Actual costs depend on what you’re looking at. In terms of hardware acquisition costs, certainly, a single mainframe costs more than a single server or even several servers. But, you would need more individual servers to match the computing capability of a mainframe. Add to that the fact software and labor costs for servers grow linearly: The more servers you add, the more software licenses and systems administrators you need. And yet, the mainframe delivers higher utilization, lower overheads and the lowest total cost-per-user of any platform. When all cost factors are considered fairly, the mainframe is usually the lowest cost alternative.
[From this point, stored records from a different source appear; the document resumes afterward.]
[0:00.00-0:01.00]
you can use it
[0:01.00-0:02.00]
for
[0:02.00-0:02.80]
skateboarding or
Often when considering the cost of the mainframe, people only look at the initial hardware purchase and overlook the ongoing maintenance costs. With 100 servers, you have 100 times more chances something will break. So you need an army that has to be ready at any time to fix hardware. Each of those servers has an OS on it, and all of them need patches, upgrades and applications deployed to them on a regular basis. So, you need another army for that. Then your applications are spread all over the place, so when the software fails or gets overloaded, it takes an army to monitor the applications and locate the problem. Servers are cheap to buy, but those savings are eaten away by all of the people required to run and monitor them.
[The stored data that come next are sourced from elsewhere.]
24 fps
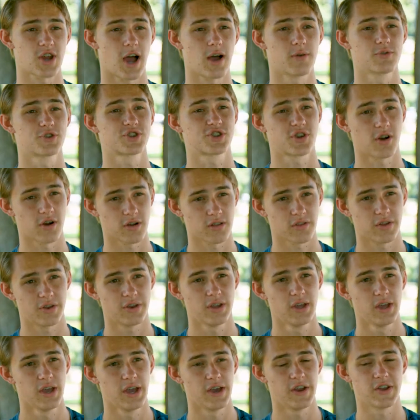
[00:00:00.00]
I was struggling.
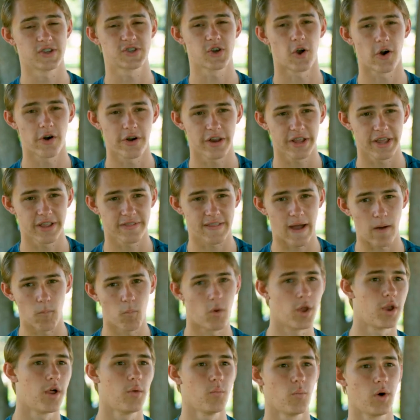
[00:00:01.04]
And it's hard to get that
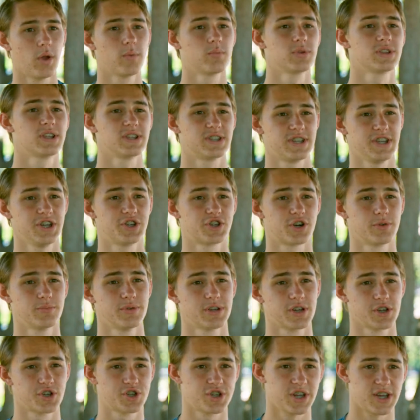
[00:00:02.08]
one-on-one -on -one with the teacher
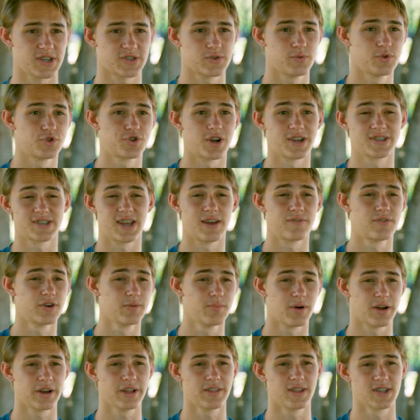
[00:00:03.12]
because she has to address
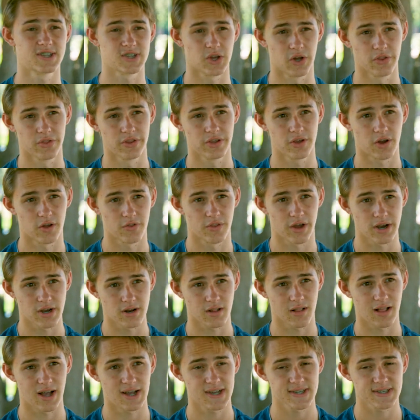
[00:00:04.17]
everybody that's on the online
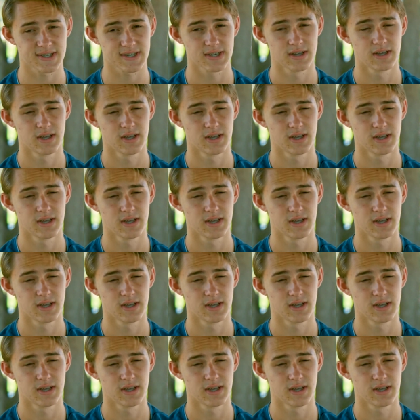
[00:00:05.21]
class.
Don’t forget electrical and air-conditioning costs also increase when you add servers. Then, you need to make sure that you count ALL the servers.
Mainframe Skills Aren’t Available or You Need More People?
As we’ve already seen, it takes fewer people to manage a mainframe than a set of servers delivering comparable capability. Do you need specialized skills to manage a mainframe? It depends. If managing Linux on System z, you’ll find that Linux is Linux regardless of platform. So if you can manage Linux on Intel, you can manage Linux on the mainframe. This means those students coming out of universities that know Linux can, with very little additional training, manage a Linux on System z environment.
In addition, IBM has been investing in increasing the available skills. The IBM System z Academic Initiative
ensures a System z and z/OS skills shortage does not happen. Since 2004, the program has worked with more than 1,000 schools to educate more than 50,000 students worldwide! Many people in the mainframe community are using the System z Academic Initiative to assist and enable schools to teach mainframe skills.
Then there is SHARE’s zNextGen
community that connects more than 900 young mainframe professionals from more than 24 countries. And don’t forget the two annual SHARE conferences and year-round webcasts, which offer hundreds of hours of mainframe skills training and numerous opportunities for peer networking. The next event, SHARE Boston
, is scheduled Aug. 11-16 at the Hynes Convention Center.
There’s plenty of access to the skills required to manage a mainframe and scores of experts who are happy to share their knowledge and experience. Being well versed in mainframe technologies is a pretty good career choice.
MIPS Don’t Lie
Are companies running from the mainframe? Certainly a few are contemplating or attempting to migrate off the mainframe. But the work being done by the platform is increasing, not decreasing. Just looking IBM’s Annual Report, 2010 saw a 22 percent increase in MIPS shipped over the previous year, 2011 had a 16 percent increase, and 2012 saw 19 percent growth. Clearly, the truth about mainframes is out there—especially for those willing to look beyond the myths.
Janet L. Sun is the immediate past president of SHARE Inc.